Sempre curti brincar de deprimido. Não sabia distinguir de tristeza, bode, tédio, ódio, normalidades normais. Vejo moleques por aí se proclamando deprimidos e lastimo que nem imaginam a fria em que pretendem se meter.
Na minha família é herdada. A minha foi deflagrada com a morte da minha mãe em primeiro de setembro de 2009 aos 95, os últimos cinco anos prostrada de fadiga de viver, sinais diários do fim, e eu me considerava relativamente preparado. Outra vez, as peças que a racionalização nos prega.
Na semana seguinte, lendo um livro não lembro qual, de repente me senti num estado inédito e irreconhecível. Até aí, mais ou menos normal, sempre tive mudanças de humor. Imaginei que amanhã passaria como das outras vezes. Piorou, mas. Em dois dias estava catatônico, inerme, destituído de pensamentos e vontades e desejos e senso de autopreservação. Levei dois meses pra admitir que precisava de ajuda. Se vivesse sozinho, seria definitivamente o fim. Morreria de olhar fixo no teto rachado do quarto.
Minha depressão é périplo íntimo, certezas castradoras, coragem de se atrever à viagem, Blake, o excesso de mim mesmo.
Vou fazer um tipo de confidência. Talvez um dia publique estas anotações e sei que é um perigo dar munição a desconhecidos — depois podem querer usar minha sinceridade contra mim. Já aconteceu antes. Mas não me preocupa muito. Quando acontecer de novo reagirei de acordo com o estado mental em que estiver na hora. Serei furibundo. Não tolero safados.
Em algum momento entre a pós-adolescência e a idade da razão experimentei um turning point. Minhas certezas mais instintivas e naturais cederam terreno às injunções do pragmatismo vital. Foi exatamente quando emergiram minhas primeiras noções do que significa ser adulto e responsável. Renunciei ao meu “projeto” pessoal, pois que o tinha muito bem claro na cabeça, para me submeter às inexoráveis rodas de que falava Herman Hesse com o assombro da criança de pureza violada.

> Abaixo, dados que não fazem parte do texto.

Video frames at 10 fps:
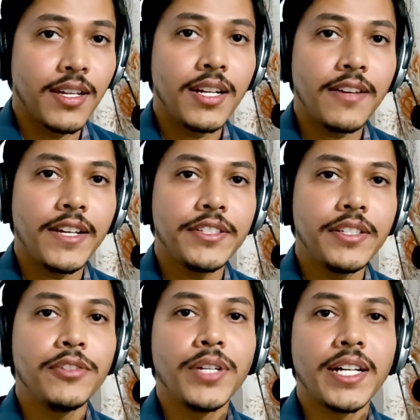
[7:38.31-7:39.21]
Now I see
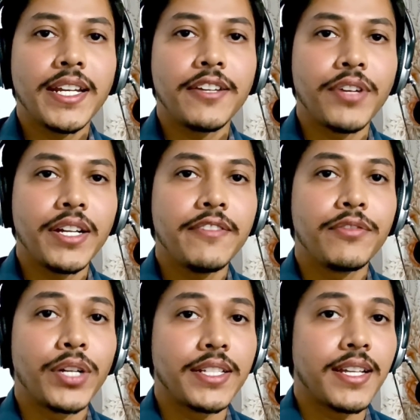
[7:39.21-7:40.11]
you are getting ready for
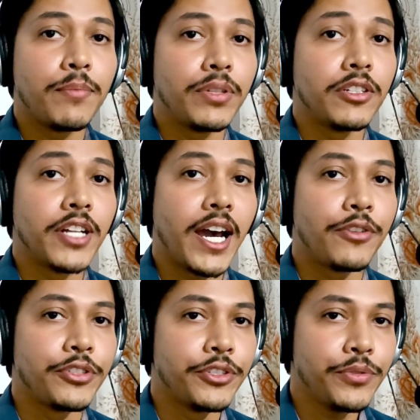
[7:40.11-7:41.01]
example on how
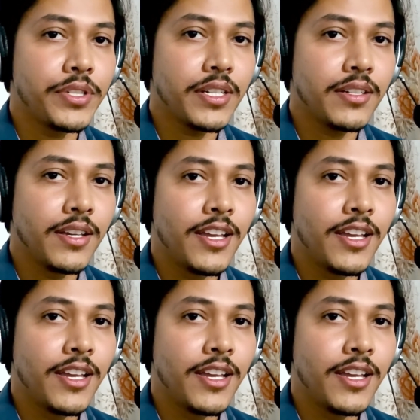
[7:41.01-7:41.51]
to use it,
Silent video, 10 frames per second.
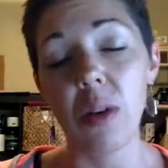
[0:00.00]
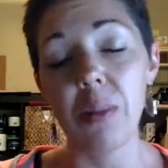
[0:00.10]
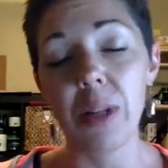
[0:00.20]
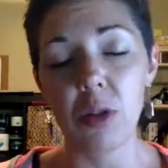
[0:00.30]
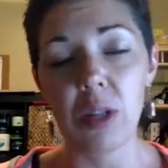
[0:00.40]

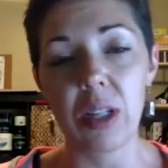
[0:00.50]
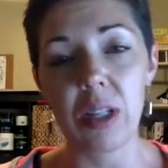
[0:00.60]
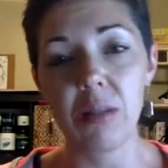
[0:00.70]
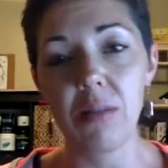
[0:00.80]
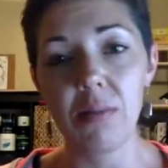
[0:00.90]

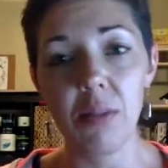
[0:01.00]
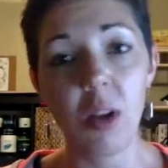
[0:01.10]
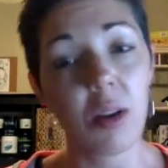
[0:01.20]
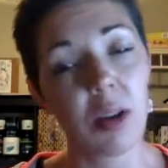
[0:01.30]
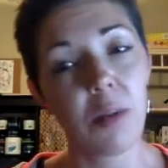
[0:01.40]
Pinterest
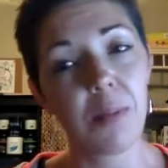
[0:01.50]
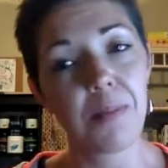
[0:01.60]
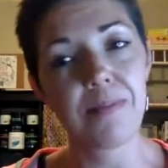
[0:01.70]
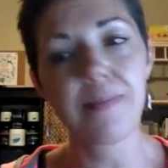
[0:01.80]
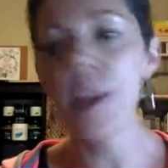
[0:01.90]
also.
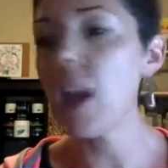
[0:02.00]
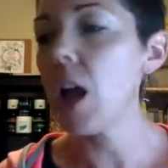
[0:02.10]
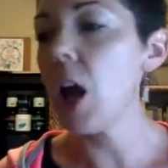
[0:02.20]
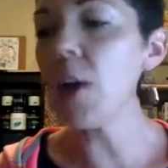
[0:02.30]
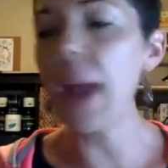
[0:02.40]

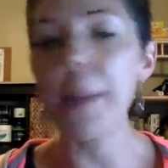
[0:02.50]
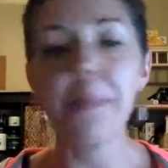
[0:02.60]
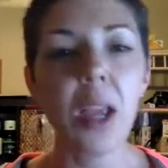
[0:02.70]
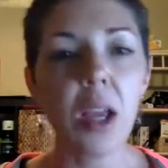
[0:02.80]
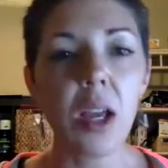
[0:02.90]
Okay,
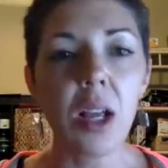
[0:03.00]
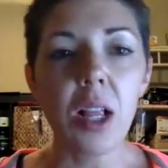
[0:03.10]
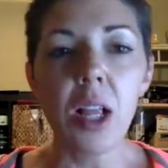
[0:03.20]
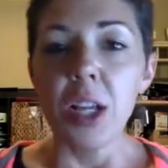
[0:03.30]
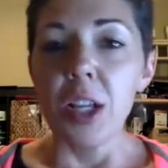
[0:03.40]

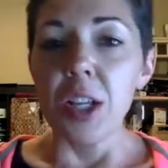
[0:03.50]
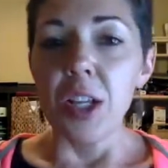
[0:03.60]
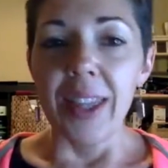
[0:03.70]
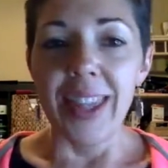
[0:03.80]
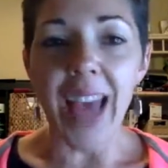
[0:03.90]

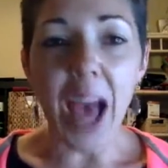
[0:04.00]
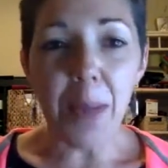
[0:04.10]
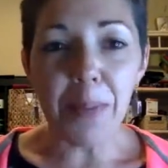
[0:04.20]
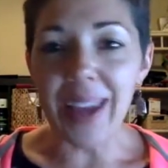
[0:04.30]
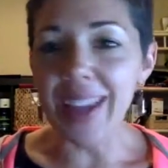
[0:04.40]
that
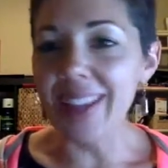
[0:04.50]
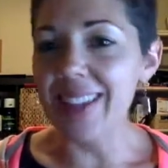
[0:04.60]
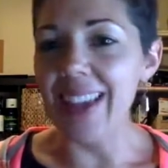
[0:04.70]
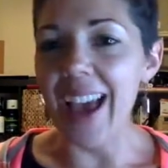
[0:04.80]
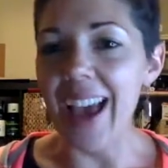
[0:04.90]
being
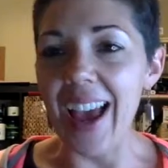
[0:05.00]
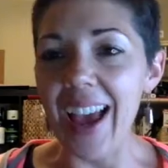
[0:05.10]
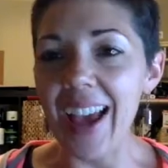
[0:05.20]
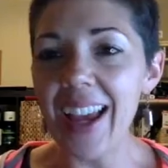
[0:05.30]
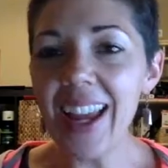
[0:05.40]

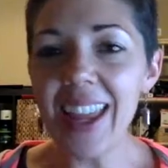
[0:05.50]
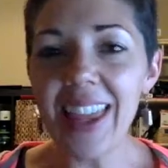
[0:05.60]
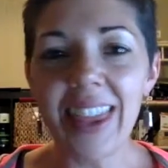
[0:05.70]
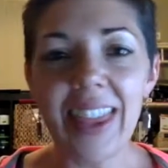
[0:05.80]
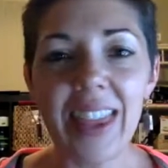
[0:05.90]
said,
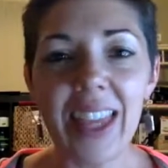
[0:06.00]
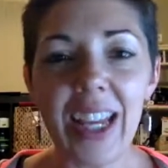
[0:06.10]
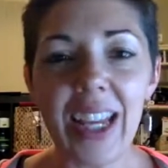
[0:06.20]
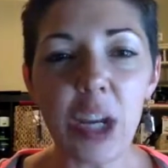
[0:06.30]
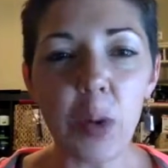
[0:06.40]

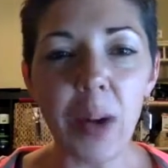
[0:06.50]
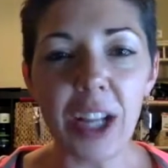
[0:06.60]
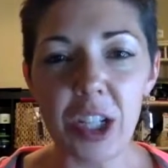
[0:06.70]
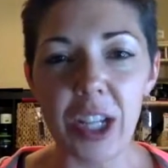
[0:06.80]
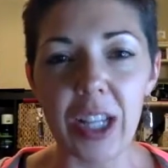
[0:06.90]
any
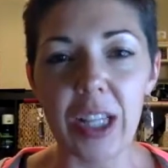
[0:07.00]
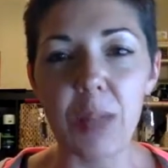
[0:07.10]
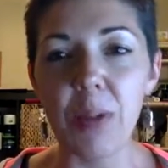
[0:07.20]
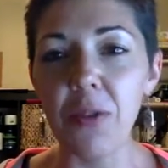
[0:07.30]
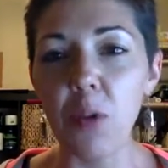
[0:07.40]
questions
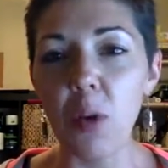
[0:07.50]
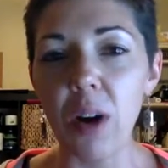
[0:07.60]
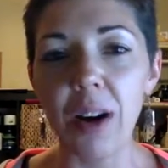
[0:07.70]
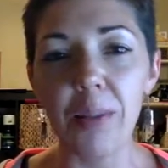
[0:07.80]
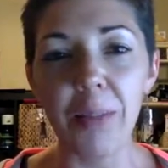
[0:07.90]

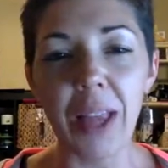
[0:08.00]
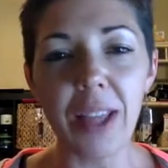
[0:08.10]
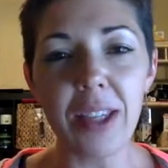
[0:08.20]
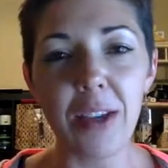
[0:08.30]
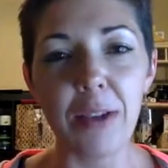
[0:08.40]
before,
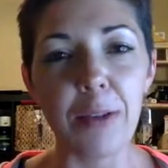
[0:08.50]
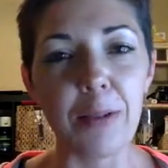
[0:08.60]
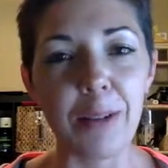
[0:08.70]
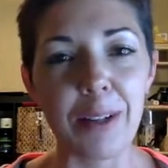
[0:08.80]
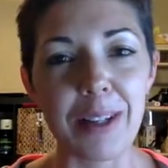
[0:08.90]
bless you,
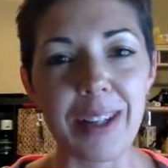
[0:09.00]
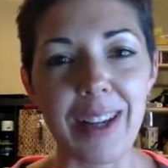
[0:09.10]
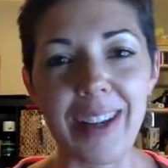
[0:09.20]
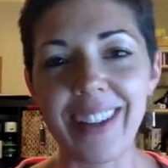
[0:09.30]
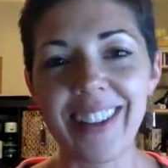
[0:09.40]
Christy.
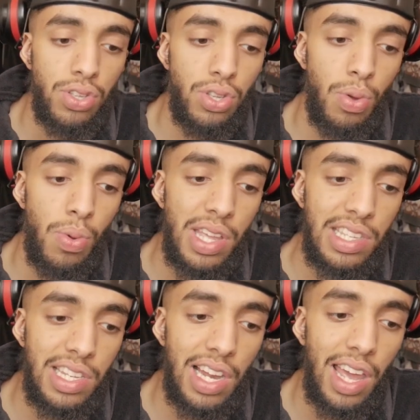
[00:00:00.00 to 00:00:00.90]
So
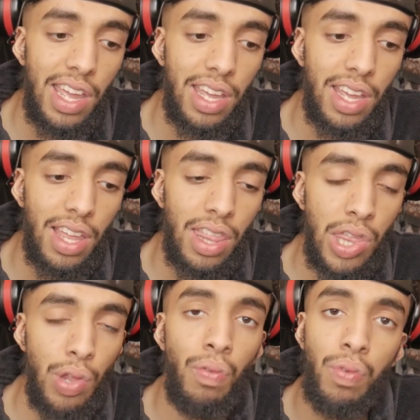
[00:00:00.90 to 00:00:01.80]
it's like
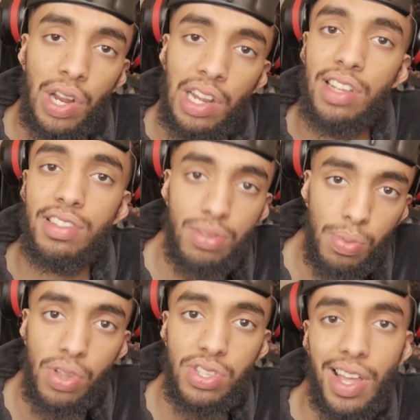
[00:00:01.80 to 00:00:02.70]
the realist
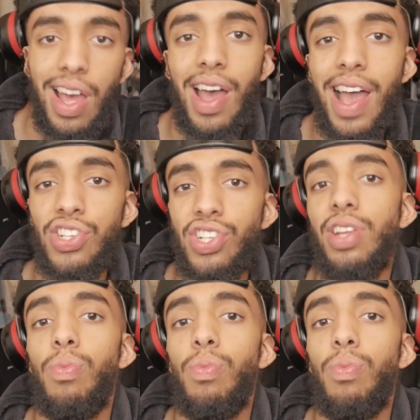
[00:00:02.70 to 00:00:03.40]
ones that actually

Por encanto (as tais injunções etárias são de fato irresistíveis), vi que chegara a hora de abandonar minhas ilusões infantis e finalmente partir para a briga. Parei de escrever, deixei as drogas pesadas, casei e me coloquei à disposição da vida para que ela me conduzisse pelo caminho que lhe aprouvesse.
Agora só quero, e posso, adiantar que a vida efetivamente me tomou pelo braço e tem me puxado, ora a contragosto, ora de olhos deliciosamente fechados, em direções insuspeitas.
Mas (?) tenho presente que um dia lá trás fui meu próprio senhor. Não há como não fantasiar o que poderia ter sido e não fui. A única certeza é que estaria morto, sem considerar o mérito da questão.
Sei que não demonstrei nada do que pretendia demonstrar. Não queria demonstrar nada. Aos meus desafetos, prato cheio. Pior para eles, sempre à espreita duma boa presa mas eternamente esfomeados.
Duvide. Duvide dos seus pensamentos, das suas fantasias, dos seus sonhos. Duvide do instinto do cão que se acha no dever de perseguir o gato. Duvide do que lhe dizem. Das suas dúvidas. Duvide de mim, duvide de você.
Duvide do seu caminho, duvide que possam haver caminhos. A noção de rumo, fuga e caminho é demasiadamente física, evocadora do remoto, inacessível mundo lá de fora. Não quero andar, seguir a lua nem o sol. Minhas ruas não estão no Googlemaps. Os astros simplesmente transladam incônscios de suas órbitas. Se soubessem, provavelmente se rebelariam de seu destino e provocariam a hecatombe final. Por mim, nada contra.